For instance, if you have a script that makes REST calls to a server in order to obtain additional data that must be embedded in your original data, adding more CPU’s to your system will not have any impact on the network latency that the REST calls introduce into the process.
Or if your scripts are updating a database with large queries, increasing the number of parallel processes may actually end up slowing down the entire solution because the Database Engine may be overwhelmed by all the simultaneous requests.
If your processes are writing huge files to disk, then the same is true: you may pound your hard drive with so much data that it has trouble keeping up with a high volume of I/O requests. I’m sure you have experienced this kind of stuff with your anti-virus software at some point: your entire machine seems to slow down for a few minutes, and it’s mostly because of disk activity.
In the case of Workflow, which uses and generates a large amount of files, investing in high-speed storage (like SSDs or even better, NVMe drives) is likely to have a lot more impact that increasing the number of processes. In the case of the Merge Engines, which require a fair amount of computing power to merge data onto templates, more processors mean you can run more merge engines concurrently, thereby providing better throughput… up to a limit, because at some point it’s the database engine that may start to feel starved for resources.
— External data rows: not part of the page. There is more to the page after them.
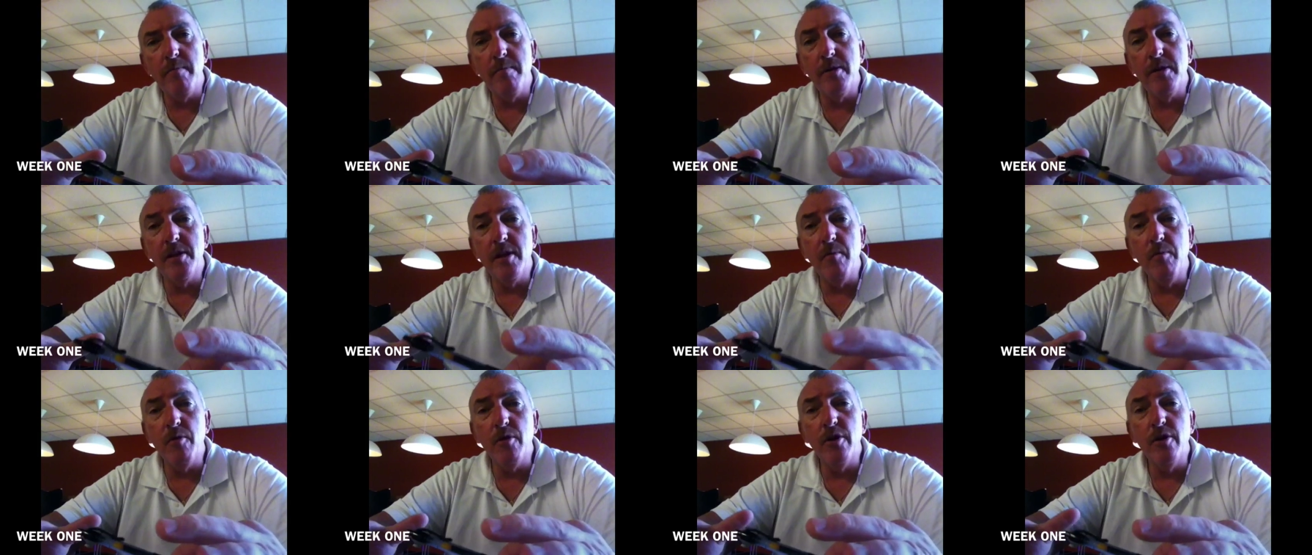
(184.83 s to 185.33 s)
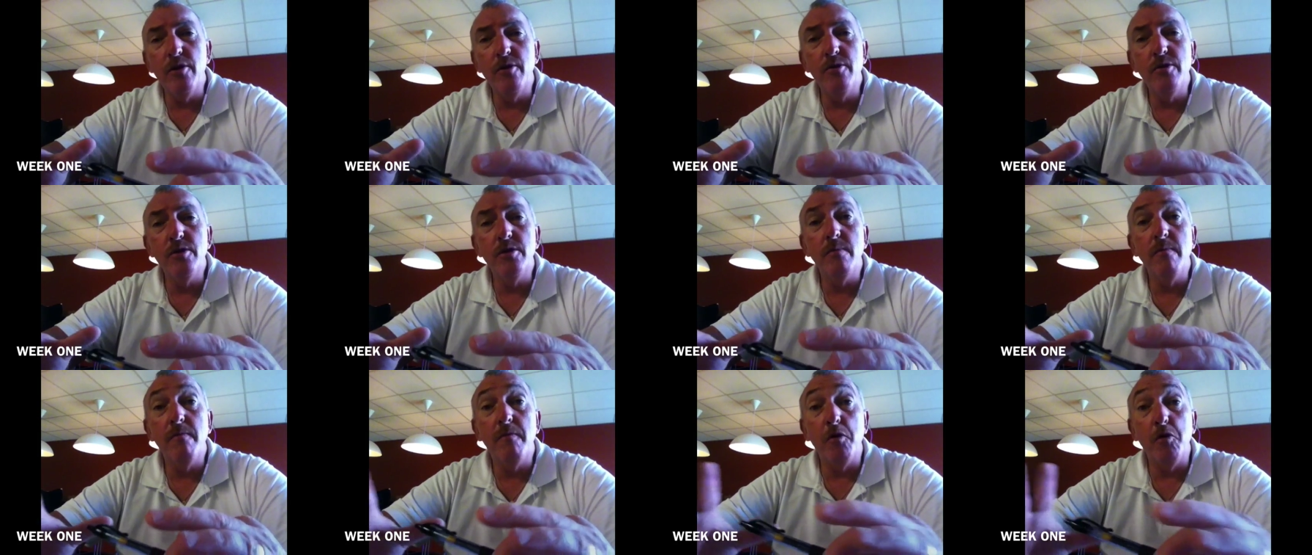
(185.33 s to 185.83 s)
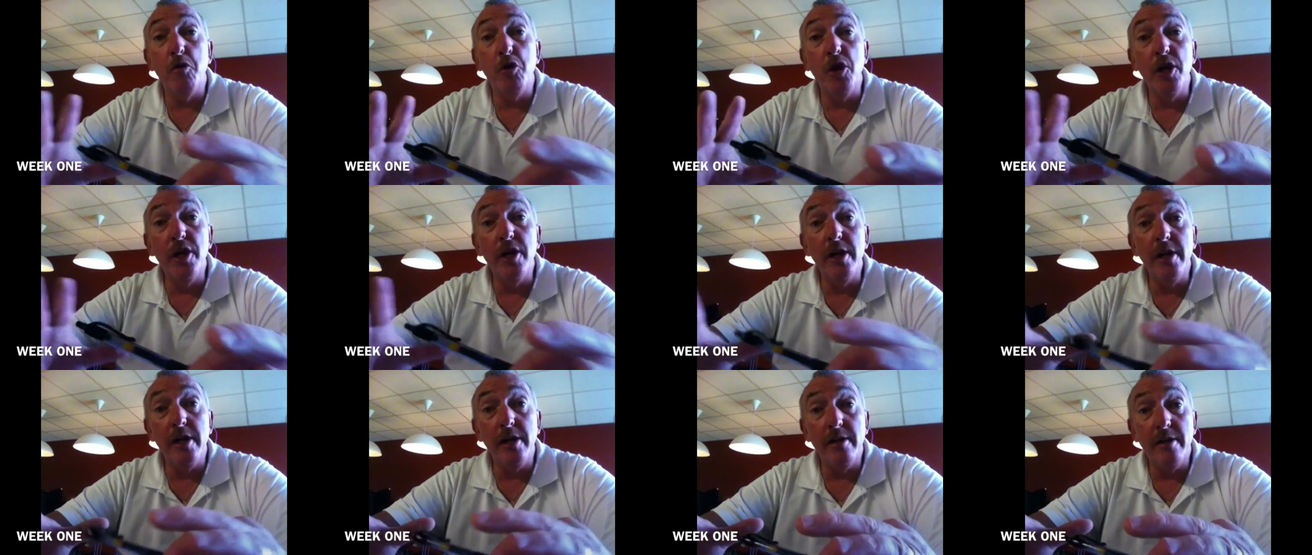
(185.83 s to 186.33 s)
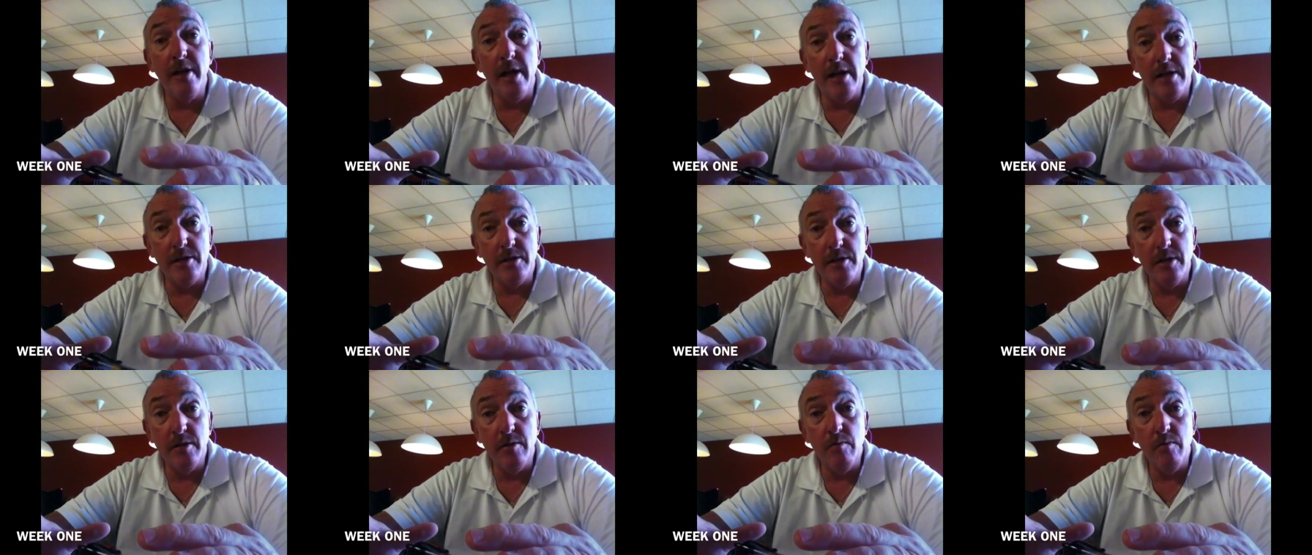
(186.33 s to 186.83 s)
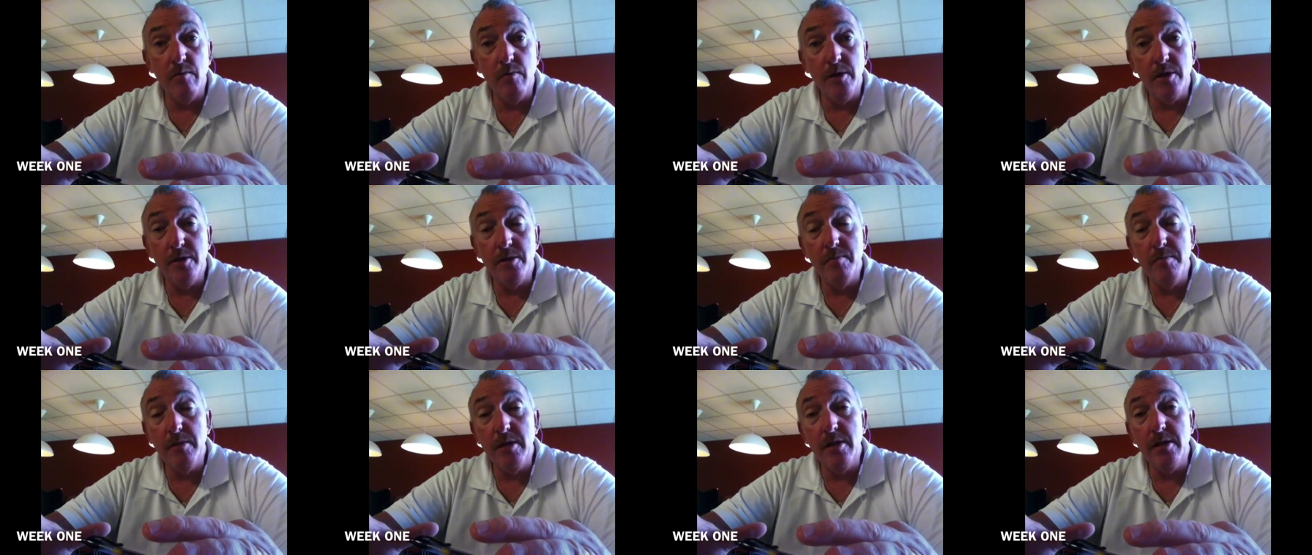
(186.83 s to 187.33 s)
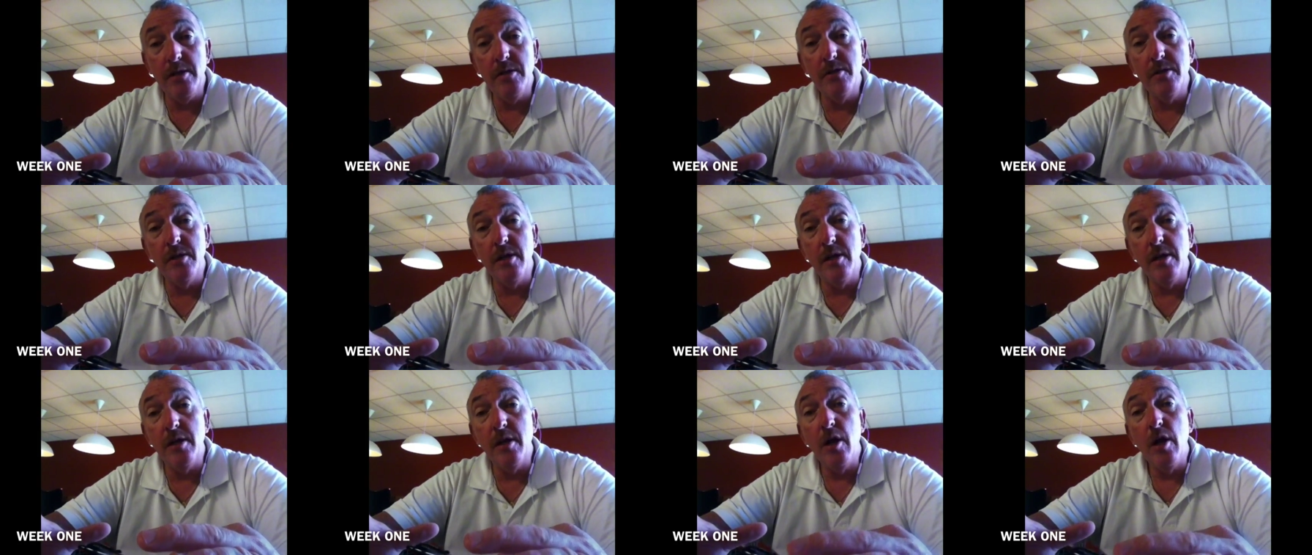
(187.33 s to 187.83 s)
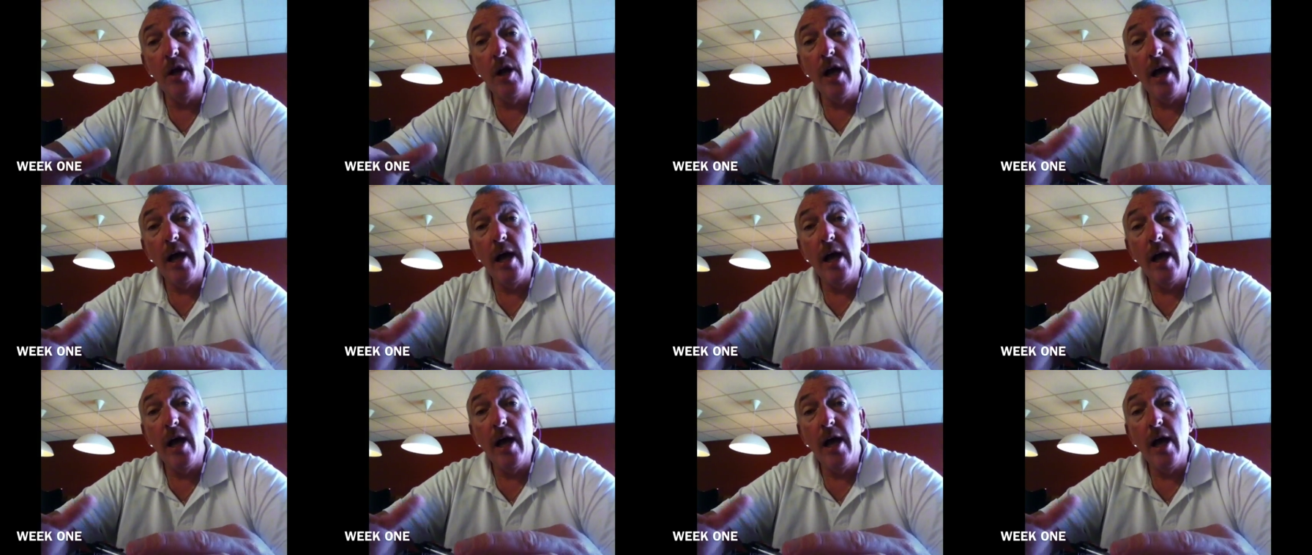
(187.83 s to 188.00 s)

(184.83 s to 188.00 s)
but then we're going to do some validity testing, which means that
Self-replicating processes in Workflow are best suited for short, on-demand processes (like delivering web pages or 1-page print jobs, for instance). For large jobs that generate thousands of PDF pages, then you should not go crazy on the number of engines that run in parallel because they will all be competing for system resources, which can ultimately have the opposite effect to what you were expecting.
Sorry to speak in such broad, generic terms, but each situation is different so it’s almost impossible to give you specific pointers unless I were to analyze your entire solution’s architecture.